On his biggest cultural mistake:

“When it comes to a company of 80 people, assuming that a single person, if they weren't a core culture fit, would go unnoticed. Even if it's one person it's like a cancer. It just spreads. And you have to catch it as fast as possible. It just completely erodes away not only at the culture itself but also at the leadership's credibility because in interviews you're constantly reinforcing your core culture. If you don't force it then your word doesn't mean much.”

On his biggest cultural win:

“It's related to before, which is, when we were four people, we established our core values. And it's astonishing to me, when I talk to founders who have large companies but don’t have core values -- if you're trying to be decisive on a day-to-day basis and you don't have a set of guidelines to help you make those decisions, your decisions are just sort of going on a squiggly path. I feel very fortunate that we've had those guidelines for so long that it didn't occur to me other people don't.”

Related: How 5 Entrepreneurs With Household Names Turned Failing Businesses Into Successes

On his role models:

“I've never really had a subset of mentors. I don't look for one person to emulate, I look for traits across a lot of different people. So it might sound cliche but someone like an Elon Musk. I don't try to emulate him exactly because he sounds like he could be rather intense to work for and on a personal [level], maybe our values don't match up exactly. But for specifically the ability to see beyond now -- like six or 60 years from now -- and to not be afraid to do something that is completely revolutionary.

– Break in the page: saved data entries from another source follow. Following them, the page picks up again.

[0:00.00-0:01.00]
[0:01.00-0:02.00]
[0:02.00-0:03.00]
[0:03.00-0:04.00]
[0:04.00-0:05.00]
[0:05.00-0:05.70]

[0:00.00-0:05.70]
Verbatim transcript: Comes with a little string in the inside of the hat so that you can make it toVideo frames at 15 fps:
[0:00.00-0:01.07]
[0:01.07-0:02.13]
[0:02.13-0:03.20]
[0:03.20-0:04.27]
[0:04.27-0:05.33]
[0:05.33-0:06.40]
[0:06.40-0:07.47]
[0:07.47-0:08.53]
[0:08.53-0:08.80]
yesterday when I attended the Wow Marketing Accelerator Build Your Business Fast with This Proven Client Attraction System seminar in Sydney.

“But if I was talking about someone's personality -- from a from a personal standpoint, I would talk about something else. I don't blame people for these things -- no one is 100 percent. It is almost a disservice, in my mind, to have a single person that you try to emulate. You're yourself -- try to pick the best parts of people and try to combine them as best you can. You have to take the dark with the light.”

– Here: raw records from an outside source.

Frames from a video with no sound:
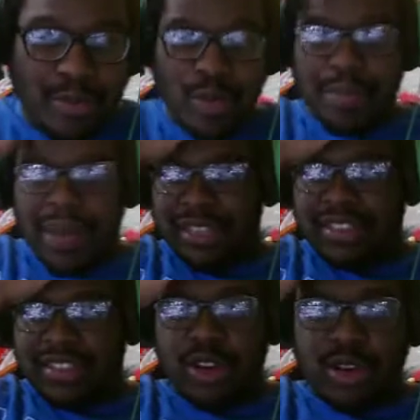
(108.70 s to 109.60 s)
we might
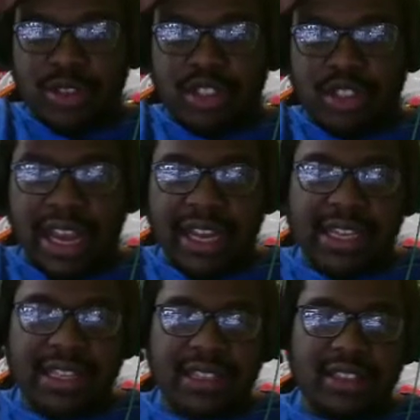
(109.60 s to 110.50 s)
start
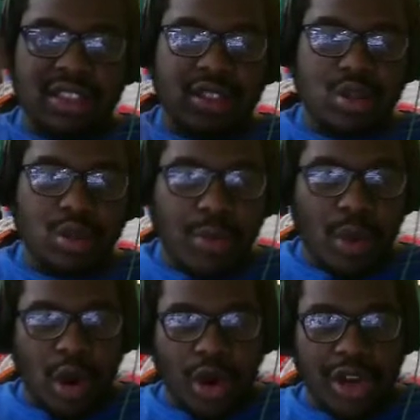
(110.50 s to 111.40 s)
trying to do
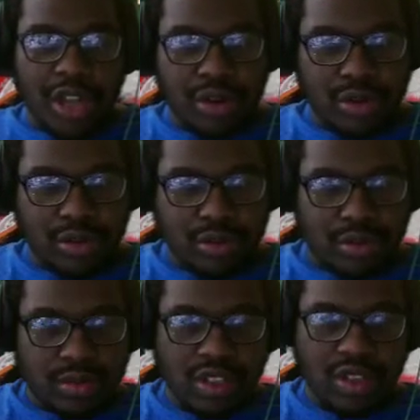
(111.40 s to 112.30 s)
more audio.
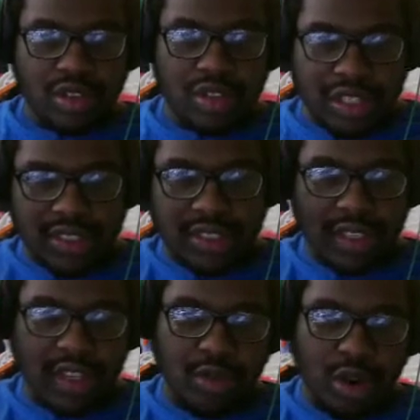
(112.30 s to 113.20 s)
Just
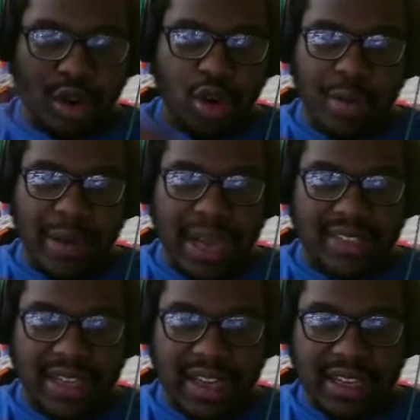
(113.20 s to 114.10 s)
record on my
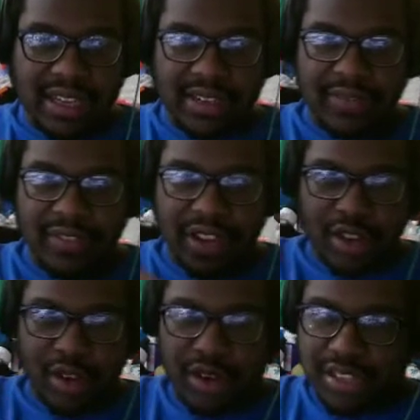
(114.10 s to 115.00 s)
side
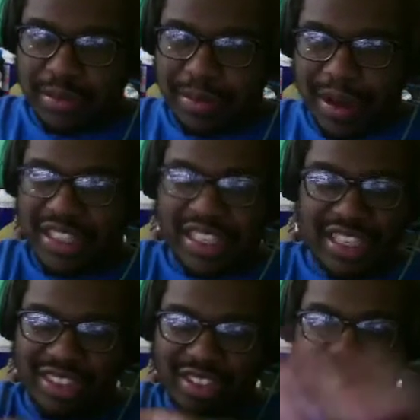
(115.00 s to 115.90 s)
video, because apparently
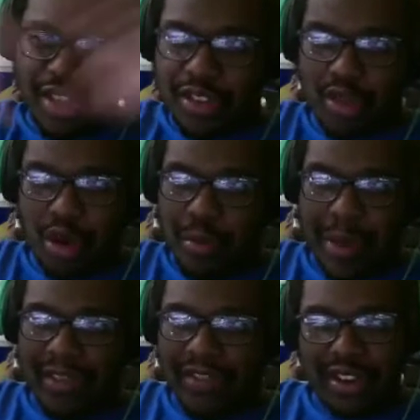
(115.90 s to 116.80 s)
there's nothing wrong with
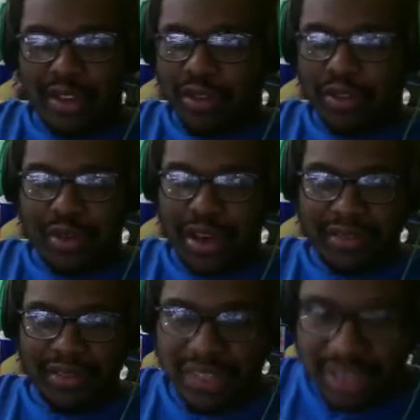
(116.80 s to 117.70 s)
my video for
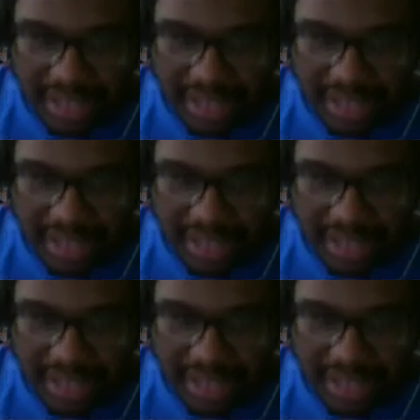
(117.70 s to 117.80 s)
whatever reason.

On his favorite leadership books:

“Right now, the book I recommend the most is Competing Against Luck by Clay Christensen. I love that book because it's based on his theory of jobs to be done.

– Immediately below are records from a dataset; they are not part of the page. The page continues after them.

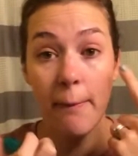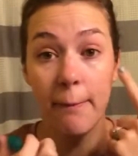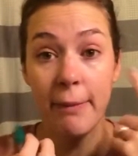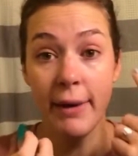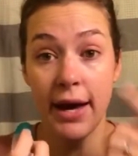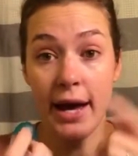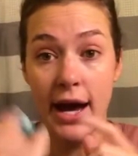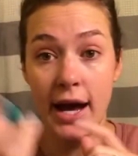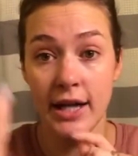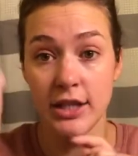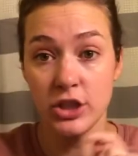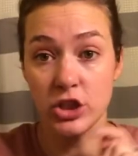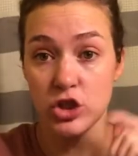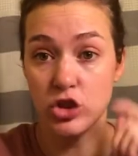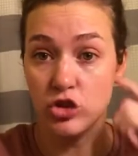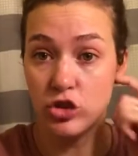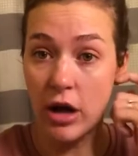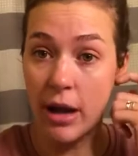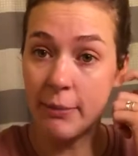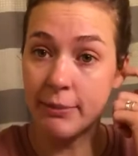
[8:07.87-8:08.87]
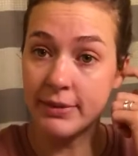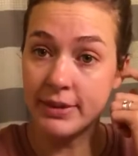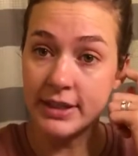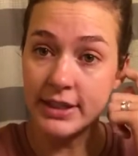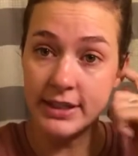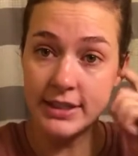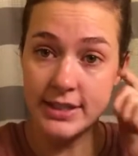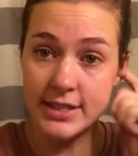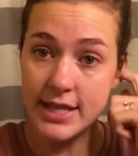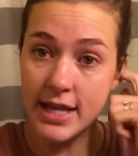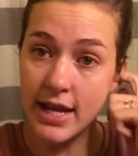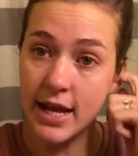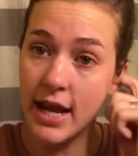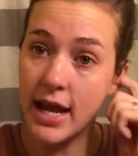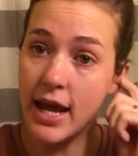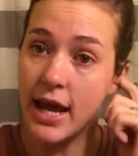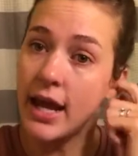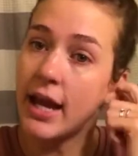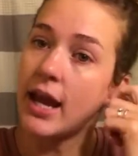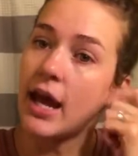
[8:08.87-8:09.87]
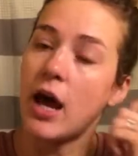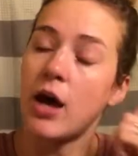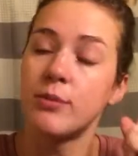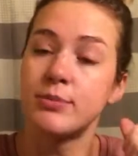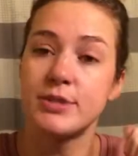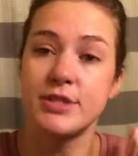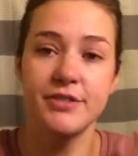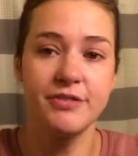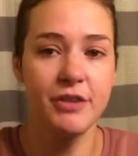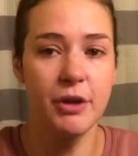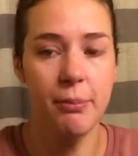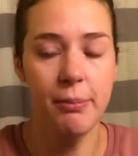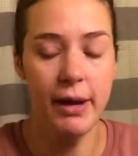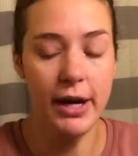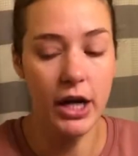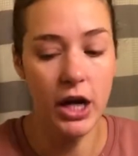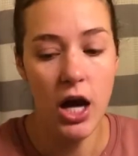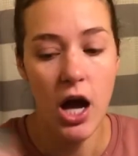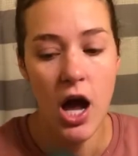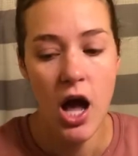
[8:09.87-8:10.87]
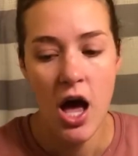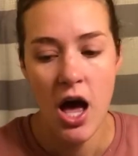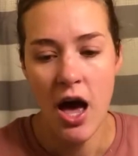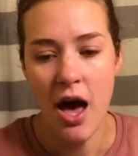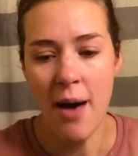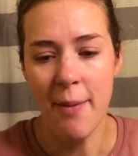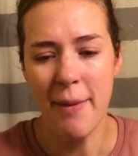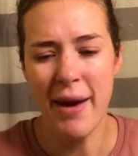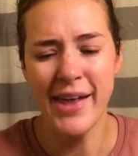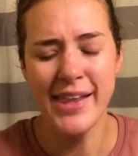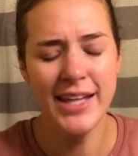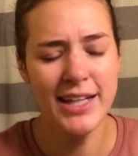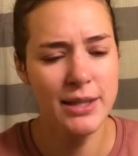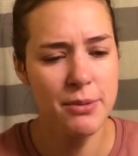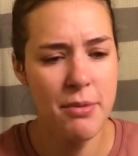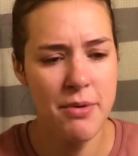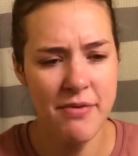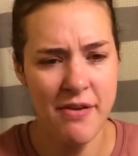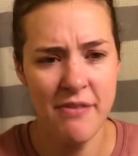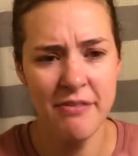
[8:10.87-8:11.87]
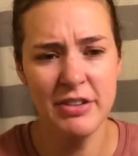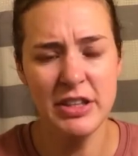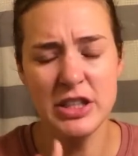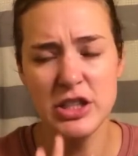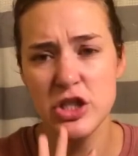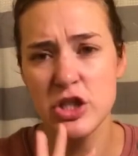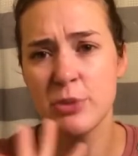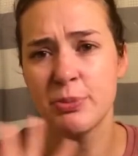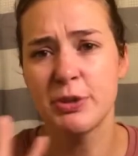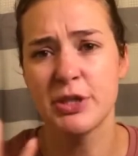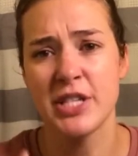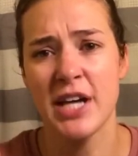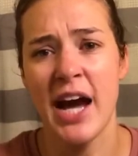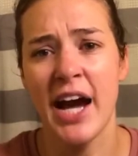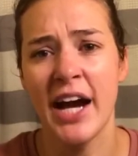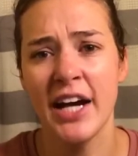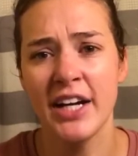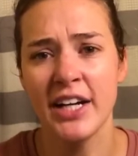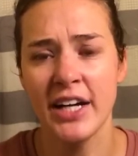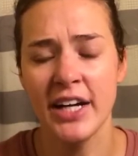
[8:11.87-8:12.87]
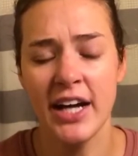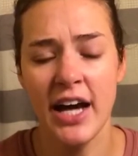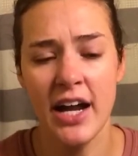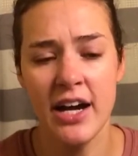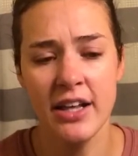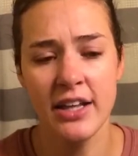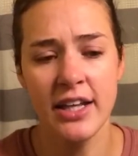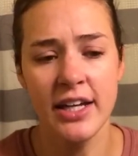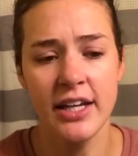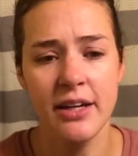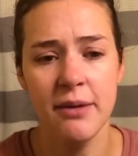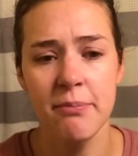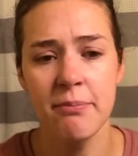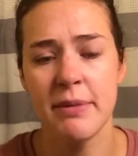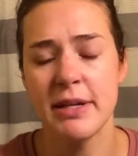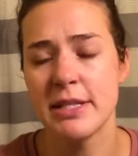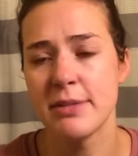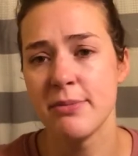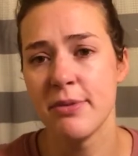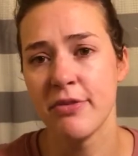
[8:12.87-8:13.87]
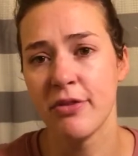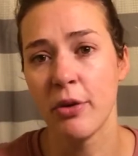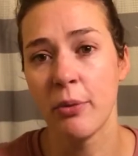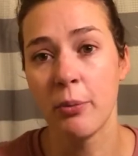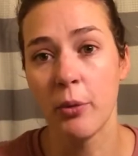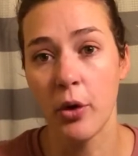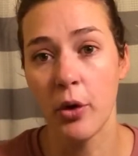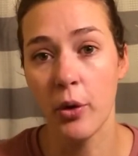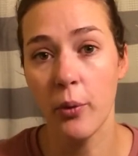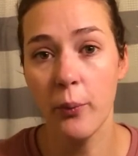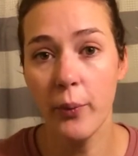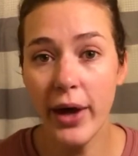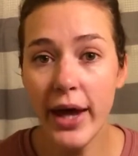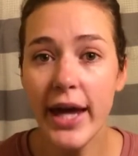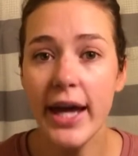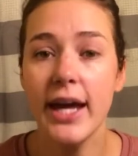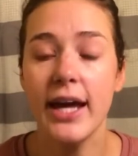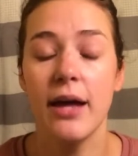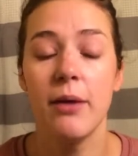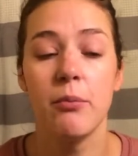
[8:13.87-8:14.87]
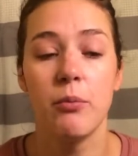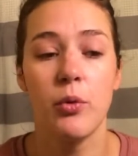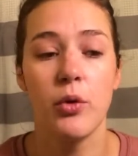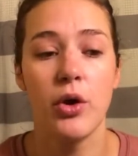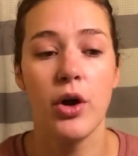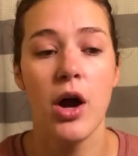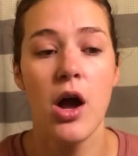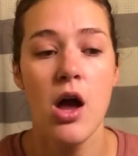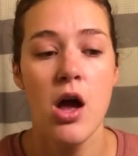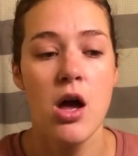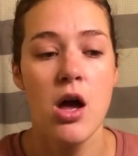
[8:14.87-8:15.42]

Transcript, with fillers: But I just drop these in it and it helps to feel better. Um, I like them if I'm feeling super tired. It kind of like makes me feel more awake and more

“Now what I love about it is that it causes you to take a step back and look at what actual job your customer trying to do. And so for us, you might at surface say, [they’re] trying to hire Homepolish because [they] want my house to look prettier. But [if] you take a step back, they’re trying to feel better about the way they live. Leadership should be forward-thinking.

“Normally I would say I'm competing against another design firm or a new decorator, but you're actually competing against movers, therapists -- frankly, everything from medication or alcohol. The point when you're thinking about business over 50 years, very few businesses are doing now what they did 50 years ago. You have to evolve [and] broaden your scope.”

On where most leaders go wrong:

“I think in the short term where most leaders go wrong is that they don't hire people who they believe are better than them. You have to be OK and self-aware enough not to have too big of an ego. I know that my leadership sitting in the room are better at the things that they're doing than I am. And that's a scary thing because you're technically, as you fire yourself, building a company that could exist without you. But if you hope your company does live longer than you, then that's your responsibility. You need to, over the course of your life or career, be building a company that essentially you phase yourself out of. And that's a really scary thing to do.”